On that same day, disaster struck again. A test was conducted on a “Chinese copy” of the bomb, i.e., an identical bomb with everything in place except the fissionable plutonium “pit”. The simultaneity of the implosion was measured magnetically. It was not good, and the report to Oppenheimer was that the Trinity test was likely to fail. A pallor of gloom fell over the project. Many bets were placed, wagering on the power of the explosion and whether there would be any explosion at all. Others, such as the Italian physicist Enrico Fermi, predicted that the explosion would ignite the earth’s atmosphere and possibly lead to mass extinction. Oppenheimer consoled himself by reading Hindu poetry in Sanskrit. Expectations for a successful firing on July 16 couldn’t have been lower, and now Hornig was seriously in the doghouse. Oppenheimer was worried about everything, but sabotage was high on his list. Thus he ordered Hornig up the tower to look after the Gadget.
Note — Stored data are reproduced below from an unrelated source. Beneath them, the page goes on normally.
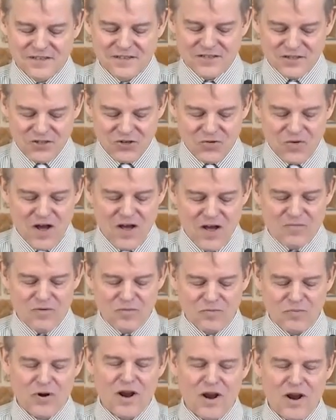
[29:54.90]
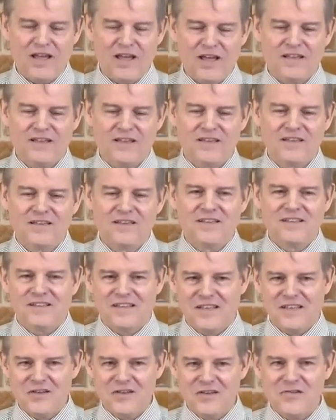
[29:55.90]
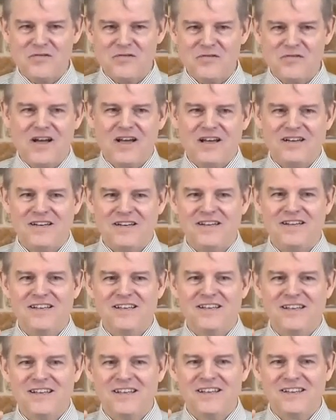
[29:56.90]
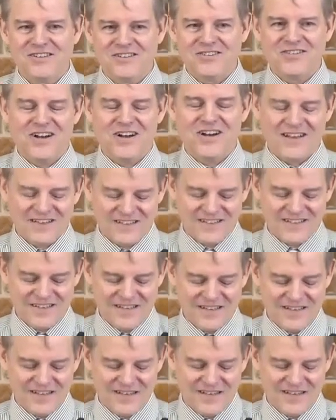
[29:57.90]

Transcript: So I will pray that you find trust.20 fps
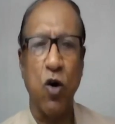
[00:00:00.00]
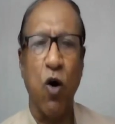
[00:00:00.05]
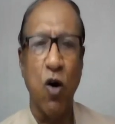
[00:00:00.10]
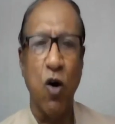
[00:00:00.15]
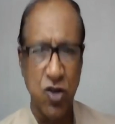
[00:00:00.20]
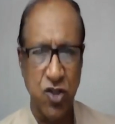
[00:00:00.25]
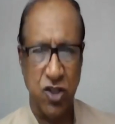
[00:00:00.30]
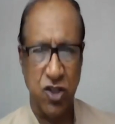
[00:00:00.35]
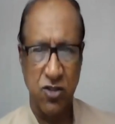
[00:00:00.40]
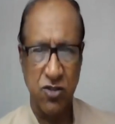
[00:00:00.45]

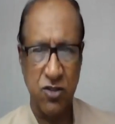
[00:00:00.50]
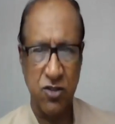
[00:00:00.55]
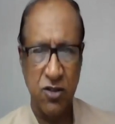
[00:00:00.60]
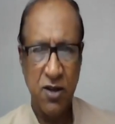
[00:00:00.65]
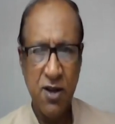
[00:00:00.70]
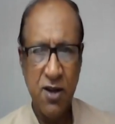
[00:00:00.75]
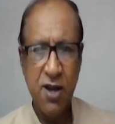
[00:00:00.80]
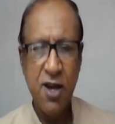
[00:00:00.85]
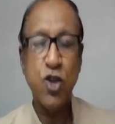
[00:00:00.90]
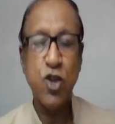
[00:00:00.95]

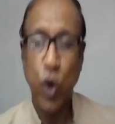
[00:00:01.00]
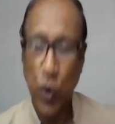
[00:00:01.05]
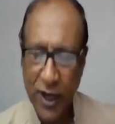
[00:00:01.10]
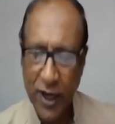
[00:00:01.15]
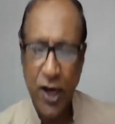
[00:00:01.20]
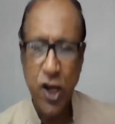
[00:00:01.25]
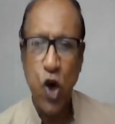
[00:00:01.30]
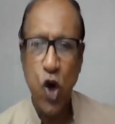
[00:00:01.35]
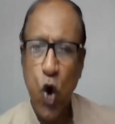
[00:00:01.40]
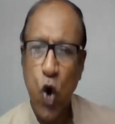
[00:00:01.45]
conscience, so
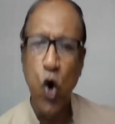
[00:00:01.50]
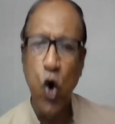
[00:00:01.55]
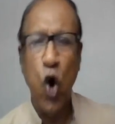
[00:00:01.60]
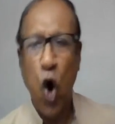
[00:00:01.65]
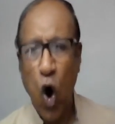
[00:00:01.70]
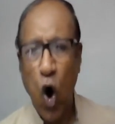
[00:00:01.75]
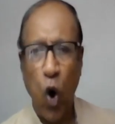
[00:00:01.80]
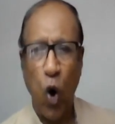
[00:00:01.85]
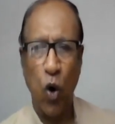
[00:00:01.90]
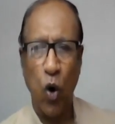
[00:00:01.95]
that you
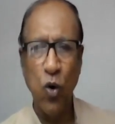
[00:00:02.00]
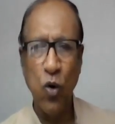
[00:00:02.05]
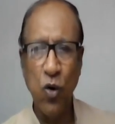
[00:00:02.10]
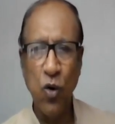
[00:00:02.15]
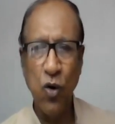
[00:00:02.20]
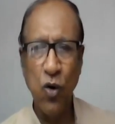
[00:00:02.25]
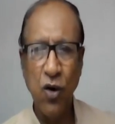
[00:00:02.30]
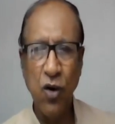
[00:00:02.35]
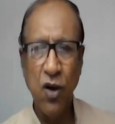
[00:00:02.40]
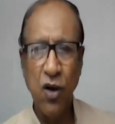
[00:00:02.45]

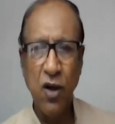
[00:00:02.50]
know,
When Hornig climbed the tower on July 15th at 9 PM he also had some work to do, installing the best X-unit in place of one that had been used for practice. As described by Walker,

At the top of the tower, a simple corrugated tin shack rested on a square wooden platform. It was a flimsy, cheaply made structure, obviously not designed to last. It was not much bigger than a garden shed. One of its walls was open to the elements. Hornig stepped off the ladder beside it, pausing by the entrance. A huge, dimly discernible shape crouched inside. There was a bare sixty-watt bulb hanging from the roof. Hornig switched it on and peered inside. Hulking on a cradle was a metallic-gray, bloated, four-ton drum of steel [aluminum alloy], and it took up almost every inch of space in the shack. Even by day it would have looked ominous, but it looked especially so now with the wind whipping the tin walls, and the dim bulb swaying from the ceiling, and the lightning and thunder edging nearer3. A fantastic complex of cables sprouted from its sides like a spillage of guts or arteries, as if it were somehow not inert at all but actually organic, a growing, living, autonomous embryo, awaiting the moment of its birth.

The Arming Party headed by Bainbridge arrived at 11 PM and when they were finished, Hornig was alone with the Gadget, waiting for a phone call to come down the ladder. The bomb was now fully armed. Walker continues,

Don Hornig now found himself sitting all alone on top of a tower in the middle of a violent electrical storm, next to an atomic bomb. There were clearly ample opportunities here for a little philosophical speculation, but Hornig chose not to indulge. Instead, he started to read a book. It was a cheap paperback thriller called Desert Island Decameron. It was not, he remembers, a very good book. Of course, it was hard to read in the [swaying,] dim sixty-watt light. Plus his concentration skills were not quite up to their usual levels. After all, Hornig knew perhaps better than anyone that a well-placed lightning strike could perform precisely the same function as one of his X-units. lt could quite easily set off the detonators, in turn igniting the 5,300 pounds of Comp B and Baratol high explosive surrounding the nuclear core of the bomb. Even if the bomb failed to go nuclear, the high explosive alone made it the biggest conventional weapon of the war.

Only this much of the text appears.